Most AI servers are built around Nvidia’s chips which have become prized in the technology industry because they are used to build and deploy advanced AI models from companies like Google, OpenAI and Meta. Dell sells servers using the newest Nvidia AI chips, including its H100 GPU and the latest Blackwell-generation chips.

At Nvidia‘s annual conference in March, Nvidia CEO Jensen Huang appeared to send customers who want the latest AI chips to Dell for orders.

“You’re going to need an AI factory,” Huang said. “And nobody is better at building end-to-end systems of very large scale for the enterprise than Dell.”

“Michael [Dell] is here and he’s happy to take your order,” Huang continued.

“While the near-expontential ramp of Nvidia GPU shipments and AI servers builds make it difficult to pin down exact growth rates,” Woodring wrote, he has confidence in Dell’s business for a variety of reasons, including strengthening demand for AI servers and that he models Dell’s market share increasing.
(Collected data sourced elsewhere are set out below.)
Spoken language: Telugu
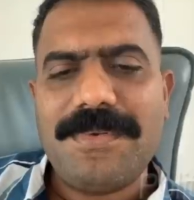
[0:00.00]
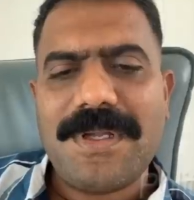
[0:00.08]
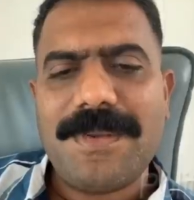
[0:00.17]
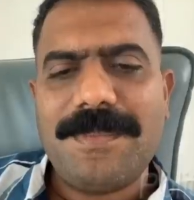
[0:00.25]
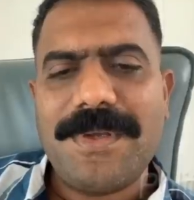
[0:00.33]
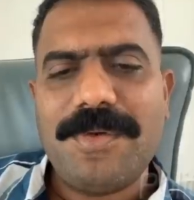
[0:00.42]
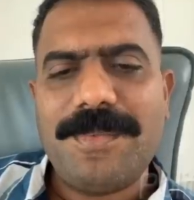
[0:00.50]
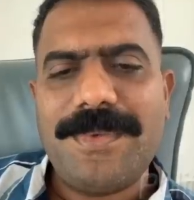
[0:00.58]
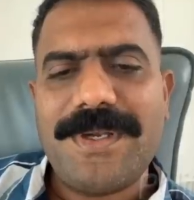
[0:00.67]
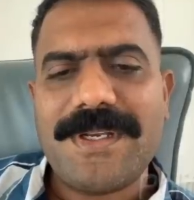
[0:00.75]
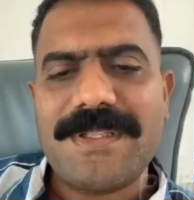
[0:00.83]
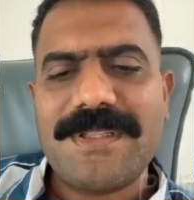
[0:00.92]
ఆ
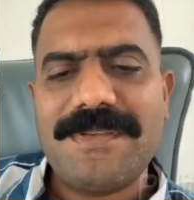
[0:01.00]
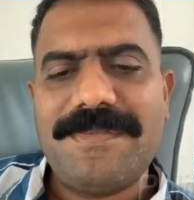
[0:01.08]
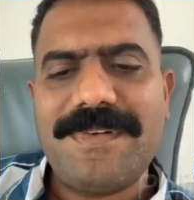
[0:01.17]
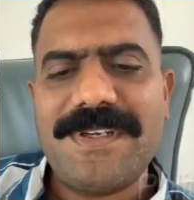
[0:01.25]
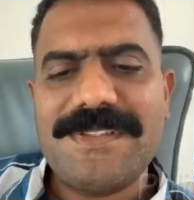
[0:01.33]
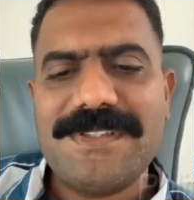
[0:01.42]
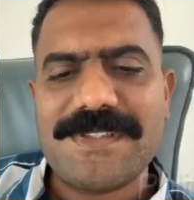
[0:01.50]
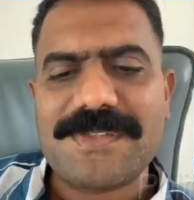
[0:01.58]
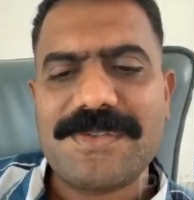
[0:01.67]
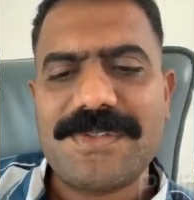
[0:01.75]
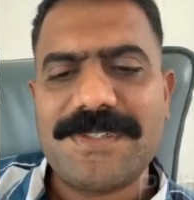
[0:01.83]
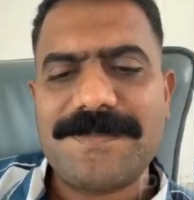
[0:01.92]
బయోమెట్రిక్ది ఫ్రీజ్
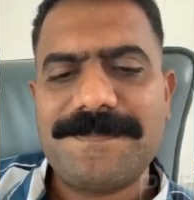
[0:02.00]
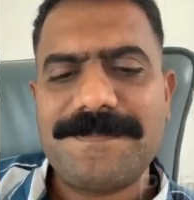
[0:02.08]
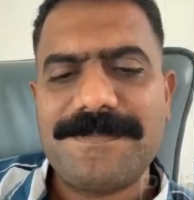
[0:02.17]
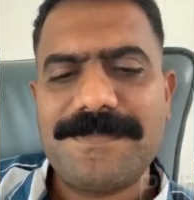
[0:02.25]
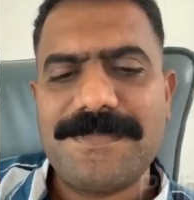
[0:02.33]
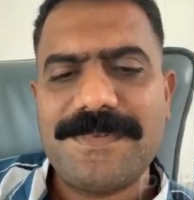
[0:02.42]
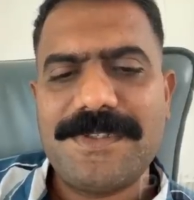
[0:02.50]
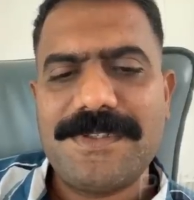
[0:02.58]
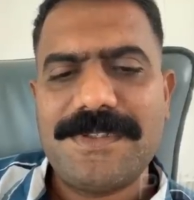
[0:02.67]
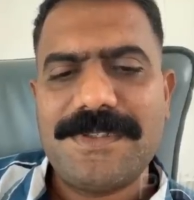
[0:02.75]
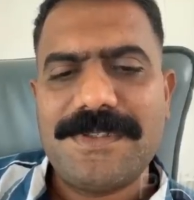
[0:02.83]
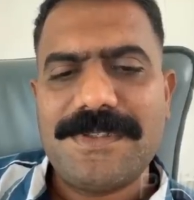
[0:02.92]
చేసుకోండి
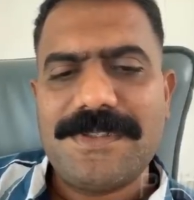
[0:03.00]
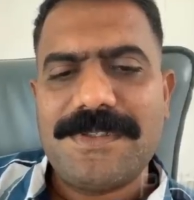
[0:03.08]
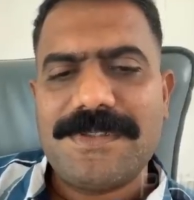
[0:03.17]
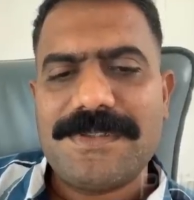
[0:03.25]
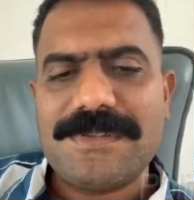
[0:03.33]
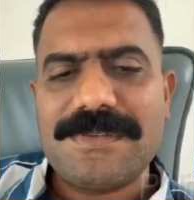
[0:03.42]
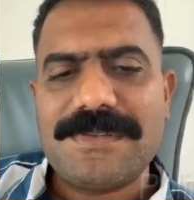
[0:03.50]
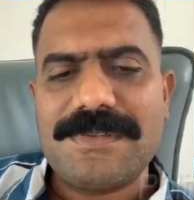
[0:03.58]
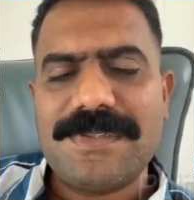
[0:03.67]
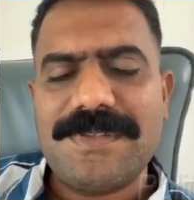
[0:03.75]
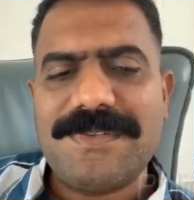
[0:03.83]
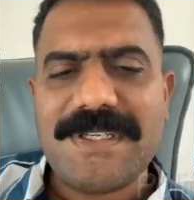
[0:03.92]
సో
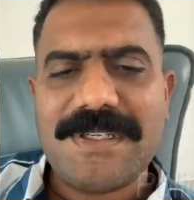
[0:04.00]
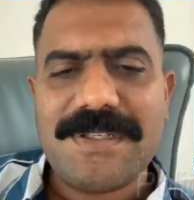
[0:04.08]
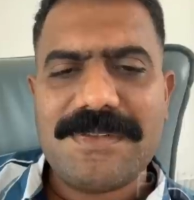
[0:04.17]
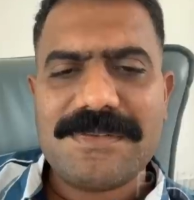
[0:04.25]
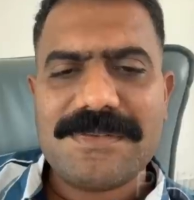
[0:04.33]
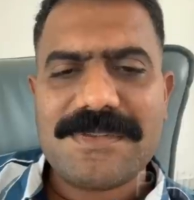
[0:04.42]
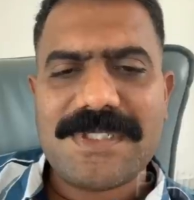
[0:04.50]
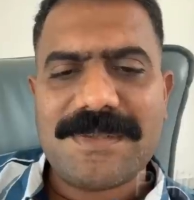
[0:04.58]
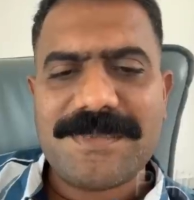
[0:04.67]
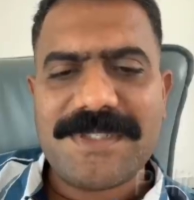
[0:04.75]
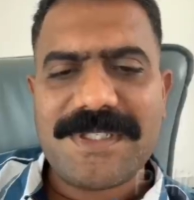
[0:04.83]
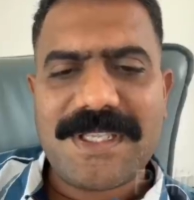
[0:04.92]
ఇవే కాదు
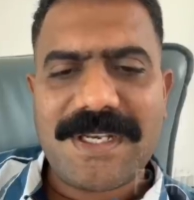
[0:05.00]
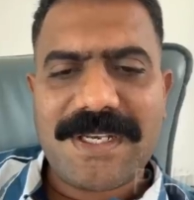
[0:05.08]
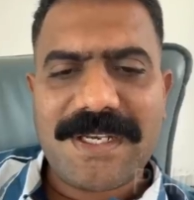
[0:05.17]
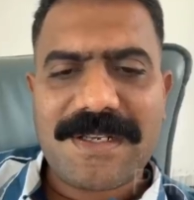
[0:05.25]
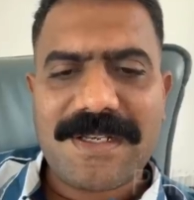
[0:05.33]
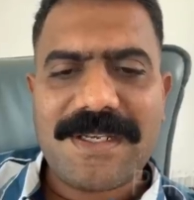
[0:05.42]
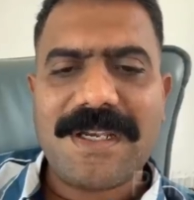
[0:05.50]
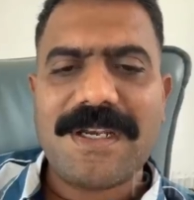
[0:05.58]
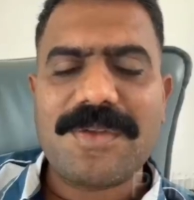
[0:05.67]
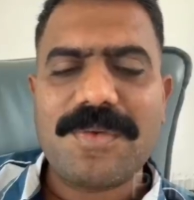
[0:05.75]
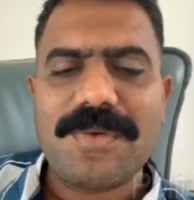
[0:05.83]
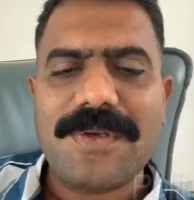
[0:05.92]
చాలామంది క్రికెట్ అని
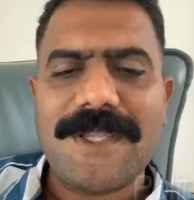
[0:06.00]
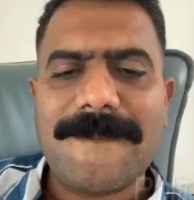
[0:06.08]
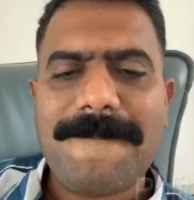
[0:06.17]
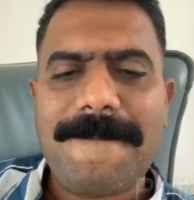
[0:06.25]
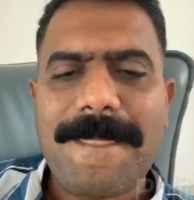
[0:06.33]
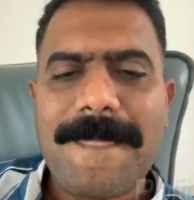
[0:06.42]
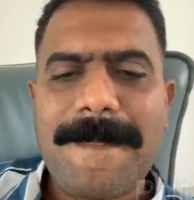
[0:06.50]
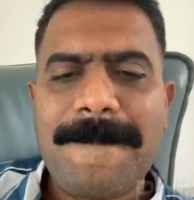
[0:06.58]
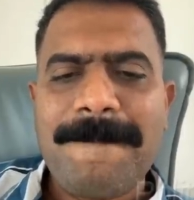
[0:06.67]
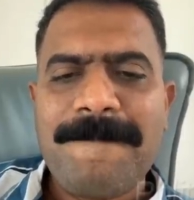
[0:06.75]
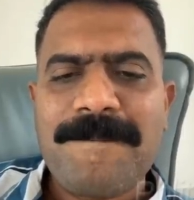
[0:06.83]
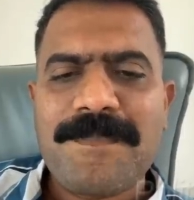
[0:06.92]
ఆడుతూని
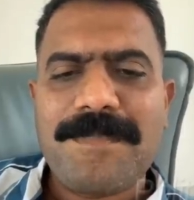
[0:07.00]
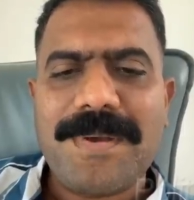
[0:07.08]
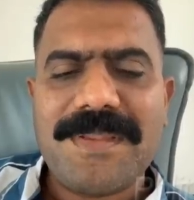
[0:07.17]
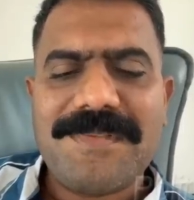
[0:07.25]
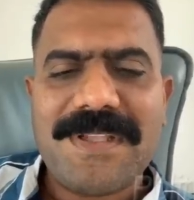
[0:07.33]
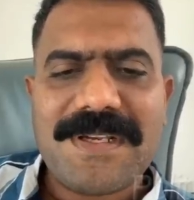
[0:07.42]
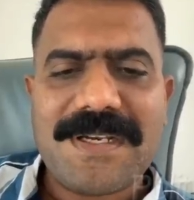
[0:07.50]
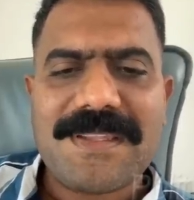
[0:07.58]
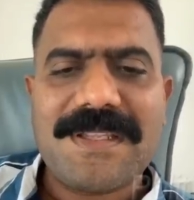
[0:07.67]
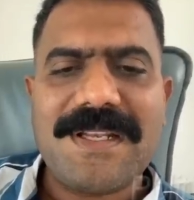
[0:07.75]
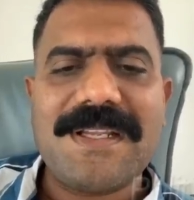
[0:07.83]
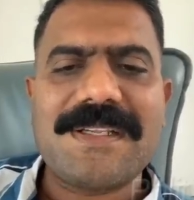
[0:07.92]
పదివేలు
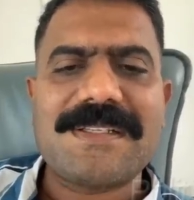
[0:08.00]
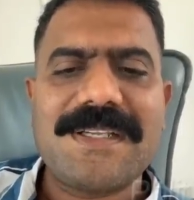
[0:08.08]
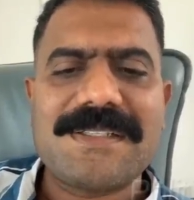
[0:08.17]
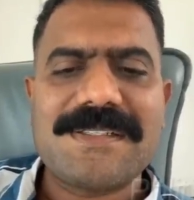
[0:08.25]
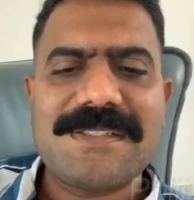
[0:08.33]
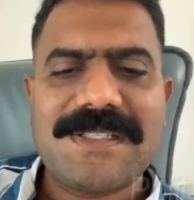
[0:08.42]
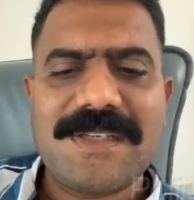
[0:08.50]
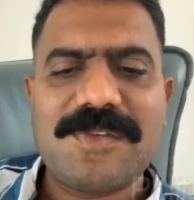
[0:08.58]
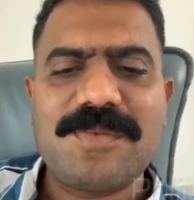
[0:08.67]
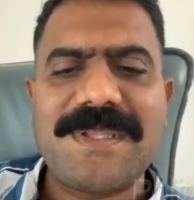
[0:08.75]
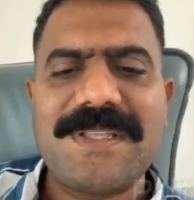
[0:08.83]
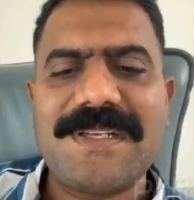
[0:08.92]
కడితే లక్షిస్తారు
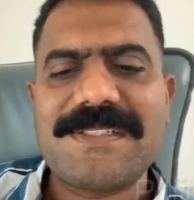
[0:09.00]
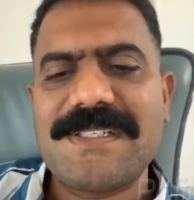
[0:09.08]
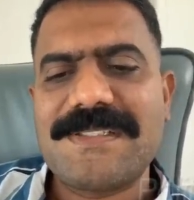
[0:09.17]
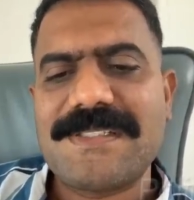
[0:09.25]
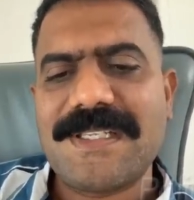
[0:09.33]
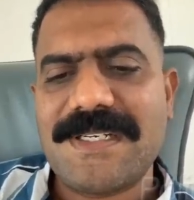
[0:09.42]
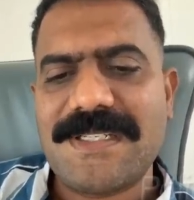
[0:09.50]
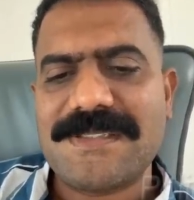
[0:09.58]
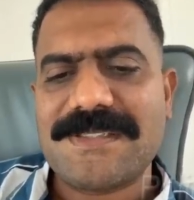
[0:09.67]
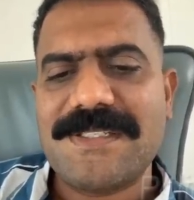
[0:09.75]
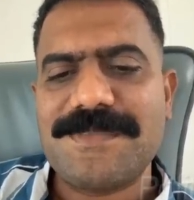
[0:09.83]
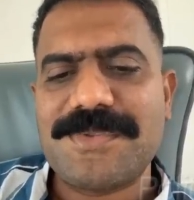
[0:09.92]
పది లక్షలు ఇస్తారనే
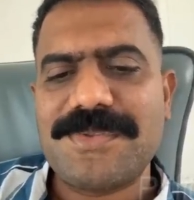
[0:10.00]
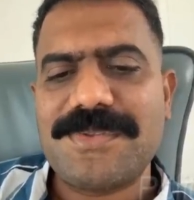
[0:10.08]
స్కీమ్స్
He wrote that Dell may be able to upsell its customers and “attach” additional hardware, such as data storage.

Dell is expected to announce its April quarter earnings later this month. Nvidia reports earnings for its quarter ending in April next week.

Dell’s other business, building PCs for consumers and businesses running Microsoft Windows, could get a boost next week when Microsoft reveals new capabilities at its conference, including long-awaited AI features that many analysts expect to drive demand for new PCs.
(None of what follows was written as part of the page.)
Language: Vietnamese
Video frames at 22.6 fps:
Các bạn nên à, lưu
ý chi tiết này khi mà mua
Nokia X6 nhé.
PC sales have slumped for two years in a post-pandemic hangover, as consumers and enterprises who bought new machines during 2020 and 2021 pushed back the timeline for their next upgrades.

But the PC industry is on course to grow again and is outperforming lowered expectations, Woodring wrote, which will benefit Dell.

“We remain bullish on the PC market recovery as we are not only hearing about upgrade/refresh demand in our recent CIO and VAR checks, but also seeing upward revisions to notebook ODM builds in recent months,” Woodring wrote.